Think of it as a master ledger for your project scope statement. The scope statement defines what is in and out of bounds. The RTM tracks whether every in-scope item was actually built and verified.
Key terms to know:
- Requirement ID: A unique identifier assigned to each requirement (e.g., REQ-001).
- Source: The stakeholder, document, or regulation that generated the requirement.
- Traceability: The ability to follow the life of a requirement in both directions across the project lifecycle.
- Coverage: The percentage of requirements that have at least one linked test case.
Key facts
- The Standish Group CHAOS Report consistently finds that unclear or incomplete requirements are among the top three causes of IT project failure, contributing to cost overruns in more than 50% of troubled projects (Standish Group, 2023).
- PMI's Pulse of the Profession found that poor requirements management contributes to project failure for 37% of organizations that do not use mature practices (PMI, 2022).
- The IIBA BABOK Guide (v3) designates traceability as a core business analysis task, noting that it supports impact analysis, test planning, and change control throughout the project lifecycle (IIBA, 2015).
Types of requirements traceability
There are three commonly used traceability approaches. Most projects benefit from all three running simultaneously.

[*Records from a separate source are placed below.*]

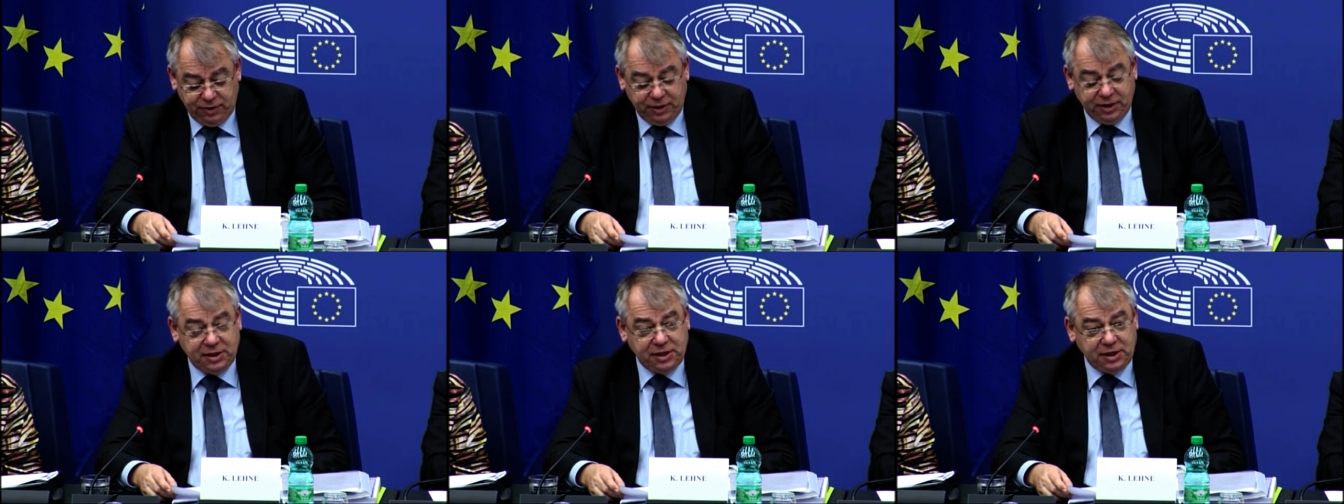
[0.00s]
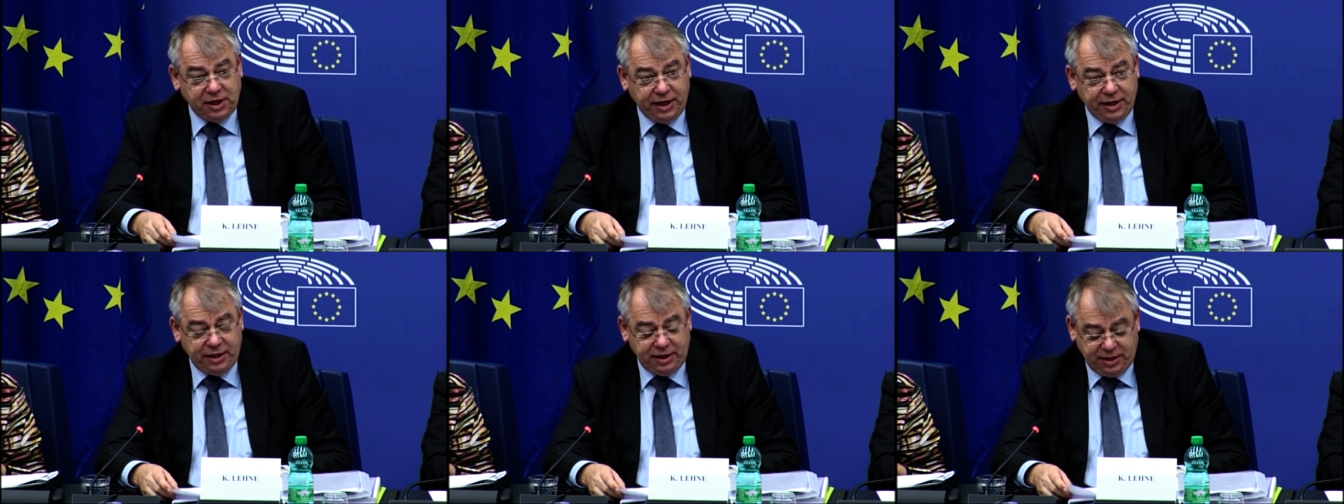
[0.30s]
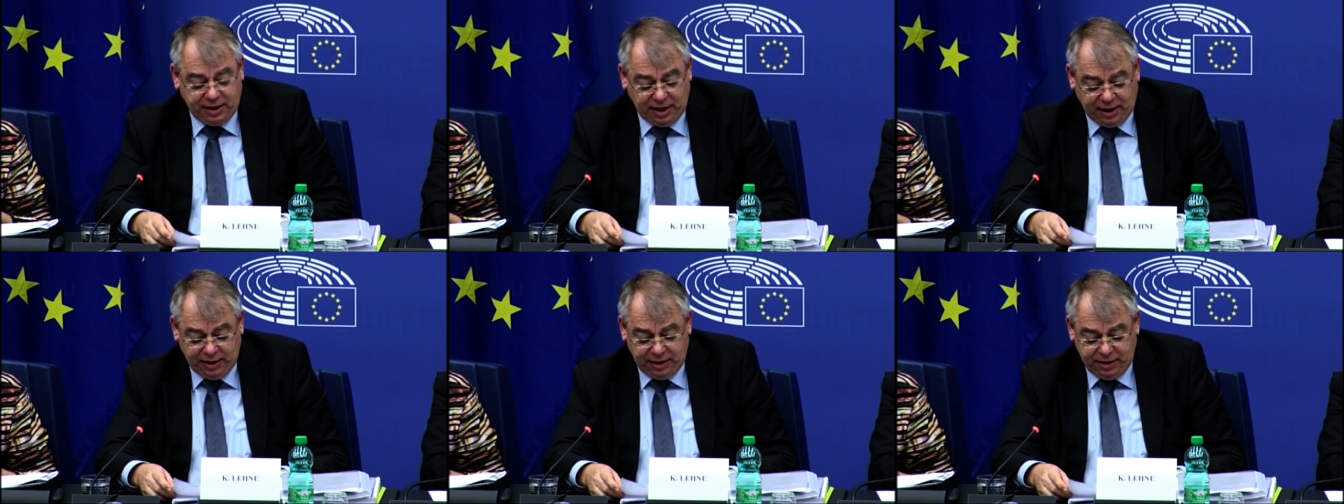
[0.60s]
And so,
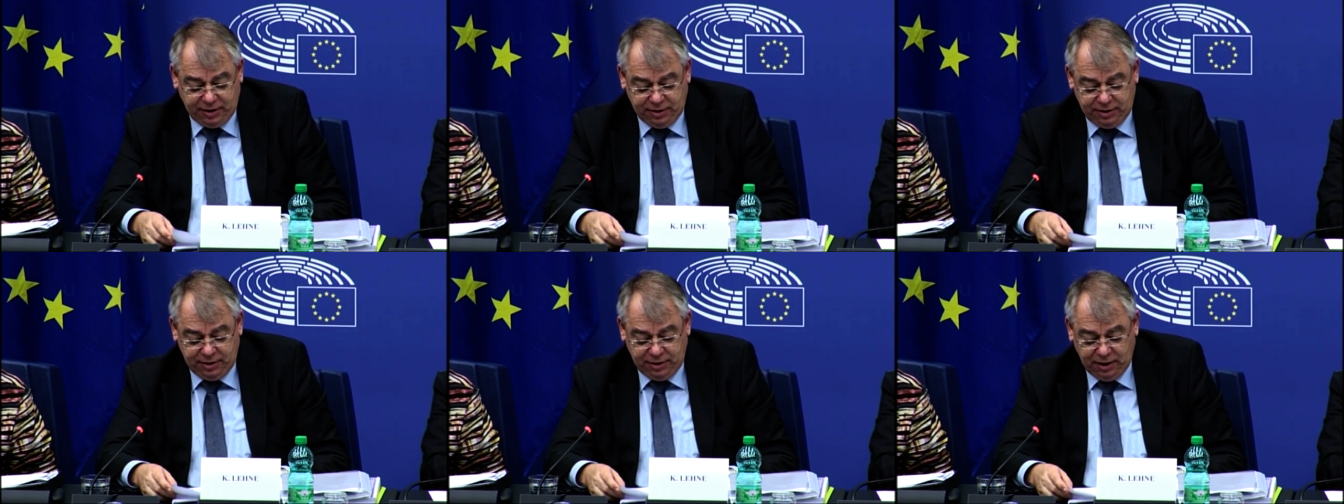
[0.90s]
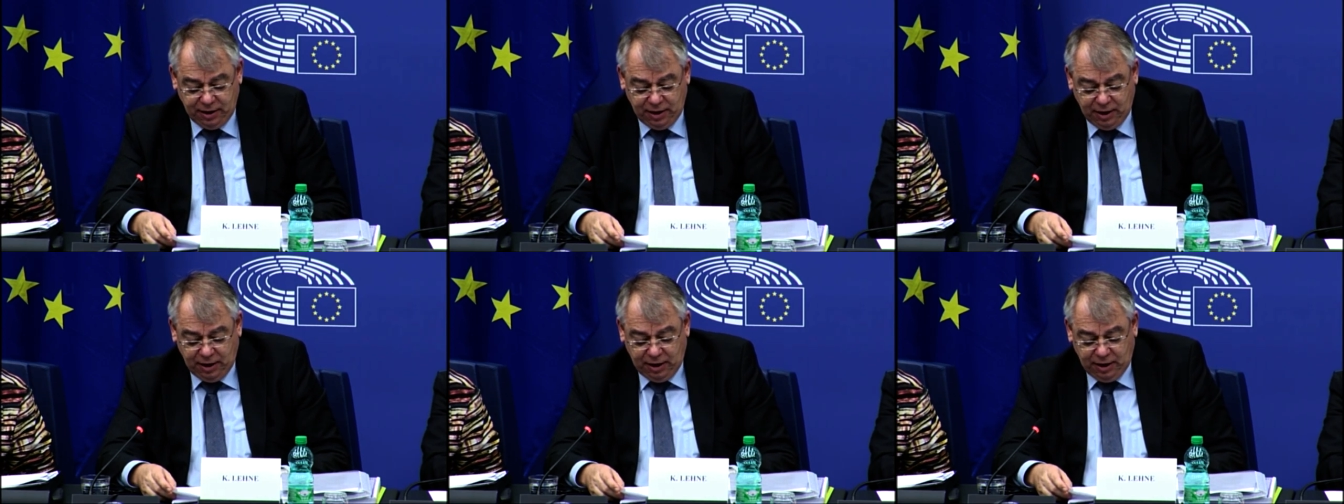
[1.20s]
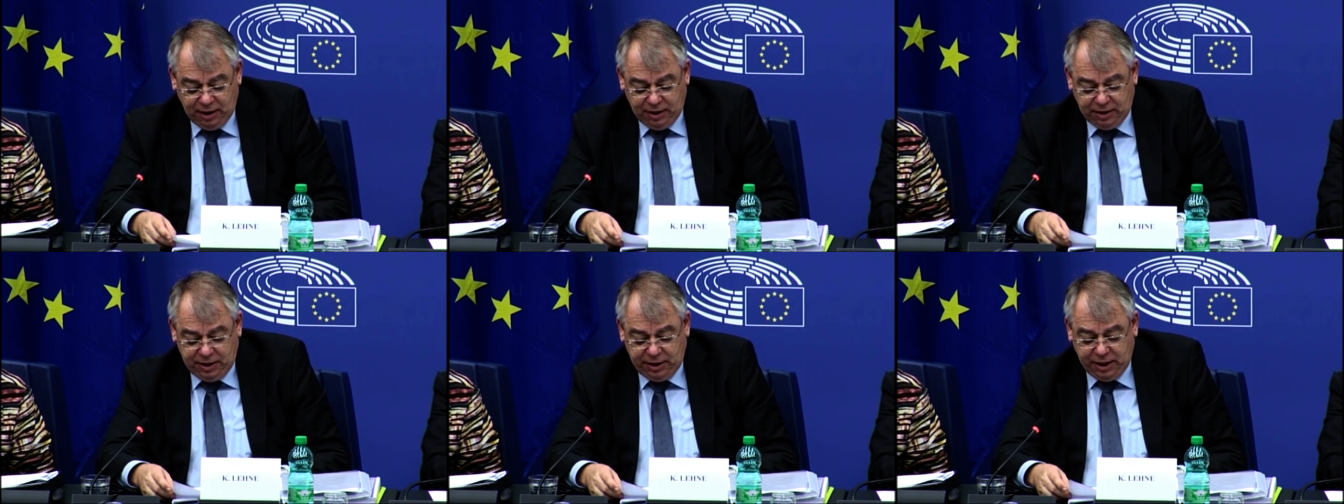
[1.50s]
as President of the
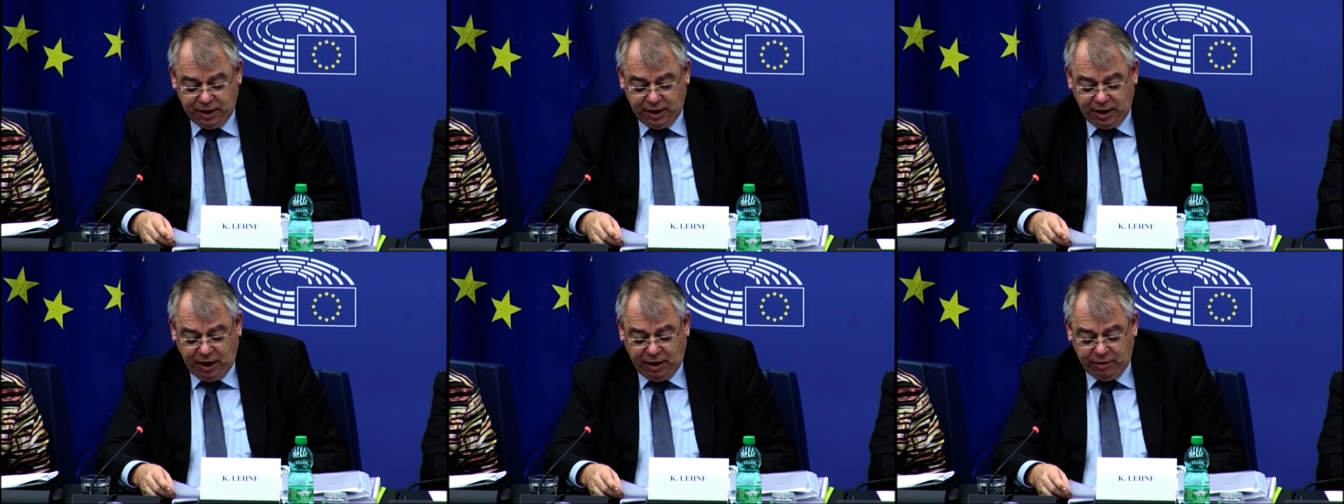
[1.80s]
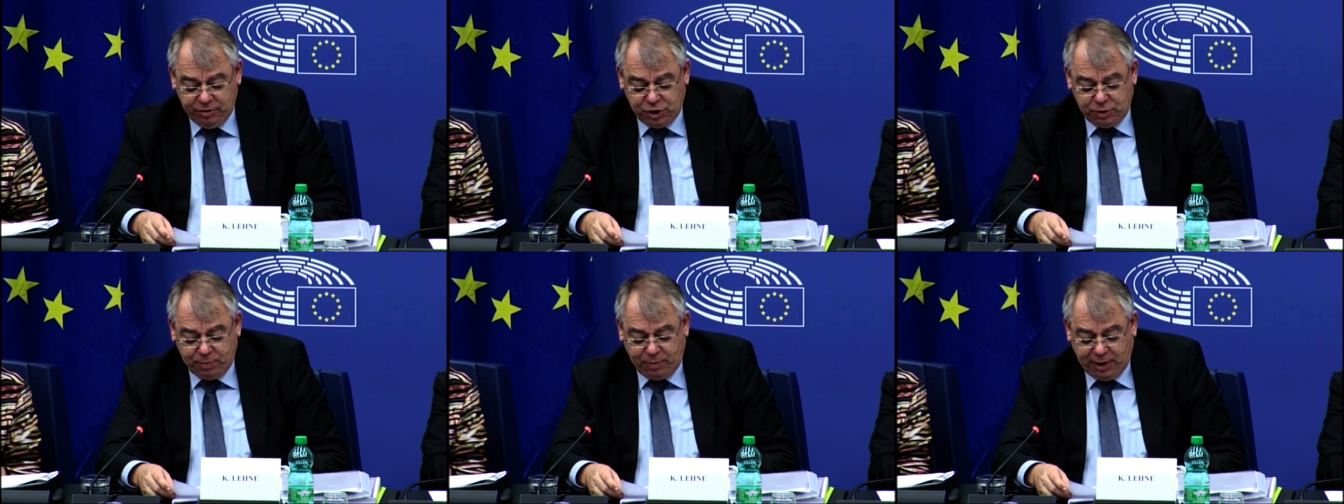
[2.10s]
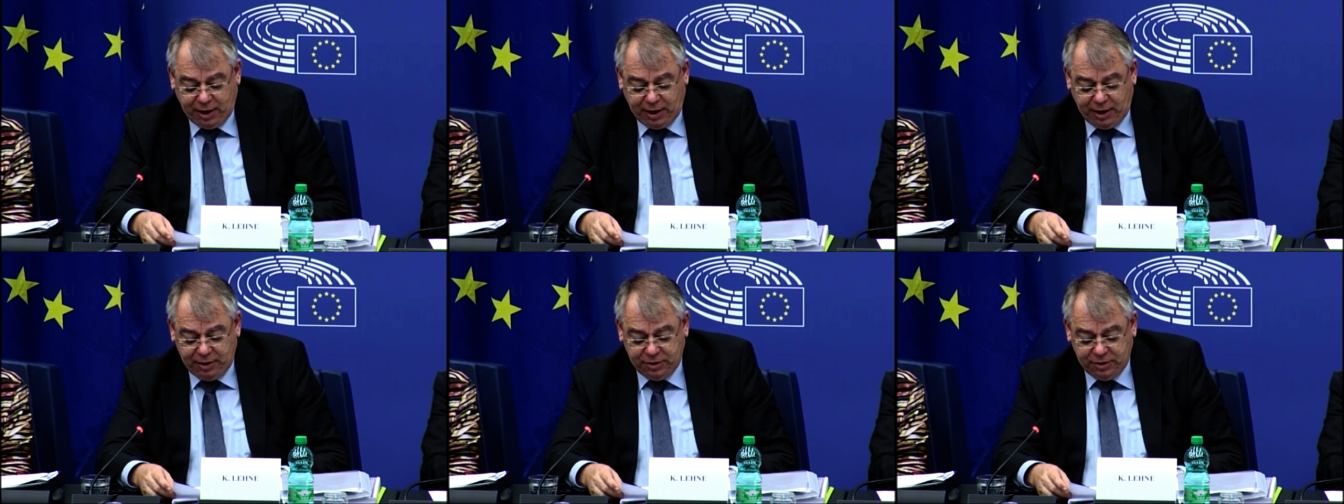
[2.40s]
Court of Auditors,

| Type | Direction | Purpose | Common use case |
|---|---|---|---|
| Forward traceability | Requirements to test cases | Confirms every requirement has a corresponding test | Verifying coverage before UAT |
| Backward traceability | Test cases to requirements | Confirms no test exists without a matching requirement (removes wasted work) | Scope review, budget audit |
| Bidirectional traceability | Both directions simultaneously | Gives full coverage in both directions; the gold standard | Regulated projects, large programs |
Most agile teams start with forward traceability and add backward coverage as the test suite grows. Regulated industries (medical devices, aviation, financial software) typically mandate bidirectional traceability from day one.
What goes in an RTM
The columns in your RTM depend on your project type, but this set covers most software or system delivery projects.
| Column | What to record |
|---|---|
| Requirement ID | Unique code: REQ-001, BRQ-004, SYS-012 |
| Requirement description | Plain-language statement of what is needed |
| Source | Stakeholder name, meeting date, or source document |
| Priority | High / Medium / Low, or MoSCoW label |
| Design reference | Spec document section or architecture component |
| Development reference | Code module, user story ID, or sprint ticket |
| Test case ID | ID of the test case that validates this requirement |
| Test status | Not started / In progress / Pass / Fail |
| Sign-off owner | Person responsible for approving the requirement as met |
You can trim columns for small projects or expand them for complex programs. The goal is that anyone picking up the RTM can answer two questions without asking anyone: "Has this requirement been tested?" and "Which test covers it?"
Why an RTM matters
It prevents scope creep
When every feature is linked to a documented requirement, it becomes much harder for new work to slip in unnoticed. The scope creep conversation changes from "should we build this?" to "which requirement does this map to?" That question alone kills a surprising number of half-baked requests.
It simplifies change control
When a stakeholder requests a change, the RTM shows exactly which test cases, design specs, and code modules are affected. Impact analysis that once took a day of meetings can take 20 minutes with a well-maintained matrix.
It supports testing and sign-off
Teams moving from development to user acceptance testing often discover gaps: requirements that were written but never tested. The RTM surfaces these gaps before UAT begins, not during it.
It provides an audit trail
In regulated industries, auditors want to see that every requirement in the approved specification has a corresponding test result. The RTM is that evidence. Without it, you reconstruct the trail from memory, which rarely goes well.
How to create a requirements traceability matrix
Step 1: Gather all requirements
Pull requirements from every source: the project scope statement, stakeholder interviews, regulatory documents, and signed-off user stories. Assign a unique ID to each one before you do anything else. If you skip the IDs, the matrix becomes impossible to maintain.
Step 2: Define your column structure
Pick the columns your team will actually fill in. Start lean. A six-column RTM that everyone maintains is more useful than a fifteen-column version that nobody updates. Requirement ID, Description, Source, Test Case ID, and Test Status cover the basics for most projects.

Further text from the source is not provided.